NOCTURNAL ANIMALS (18)
D: Tom Ford
Focus Features/Fade To Black (Tom Ford & Robert Salerno)
US 2016
116 mins
Thriller
W: Tom Ford [based on the novel "Tony & Susan" by Austin Wright]
DP: Seamus McGarvey
Ed: Joan Sobel
Mus: Abel Korzeniowski
PD: Tony Valentino
Amy Adams (Susan Morrow), Jake Gyllenhaal (Edward Sheffield / Tony Hastings), Michael Shannon (Bobby Andes), Aaron Taylor-Johnson (Ray Marcus), Armie Hammer (Hutton Morrow), Laura Linney (Anne Sutton), Isla Fisher (Laura Hastings)

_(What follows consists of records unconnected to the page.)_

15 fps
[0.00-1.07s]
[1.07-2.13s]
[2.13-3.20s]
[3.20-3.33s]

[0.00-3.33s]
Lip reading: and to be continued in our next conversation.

Nocturnal Animals is a multi-layered thriller clearly modelled on the neo-noir style of David Lynch, which adopts a non-linear thread for its multiple storylines and is most certainly not for those with short attention spans.
Based on the novel 'Tony & Susan' by Austin Wright, the plot opens with art gallery owner Susan Morrow (Amy Adams) aggrieved with her neglectful husband when she receives an unpublished manuscript from her ex-husband, Edward Sheffield, a man who she left 20 years earlier.

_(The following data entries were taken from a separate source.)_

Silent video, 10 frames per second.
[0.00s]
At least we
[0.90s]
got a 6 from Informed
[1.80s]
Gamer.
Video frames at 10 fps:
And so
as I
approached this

As she begins to read the novel, titled Nocturnal Animals, the film within the film unfolds, with mild-mannered husband and father Tony Hastings (Jake Gyllenhaal) driving at night through rural Texas with his wife & daughter when they are driven off the road by an unruly gang, who kidnap Tony's wife and daughter and leave him for dead.
In the morning, it is discovered that Tony's wife and child have been raped and murdered, and a cancer-suffering sheriff takes on the case to bring those guilty to justice.
While Susan reads Edward's novel, she begins to reminisce on their relationship and how they were forced apart by her hard-to-please mother, who had doubts in his writing potential.
The novel takes a dark turn when the case against the guilty men gets thrown out of court and Tony and the sheriff decide to take the law into their own hands.
The multiple strands do become a little complicated to follow around the midway point, where fiction and reality do become a little blurred, but if you pay close attention, it's a very clever piece of work, with ambiguous endings to both stories which will leave you mulling over them as the end credits roll.
It's unfortunate that the film didn't get more attention during its cinema run, as it is amongst the best films of 2016. The Oscars failed to recognise it aside from a deserved nod for Best Supporting Actor (Michael Shannon), although the BAFTA's were a lot more generous, recognising it in 9 categories.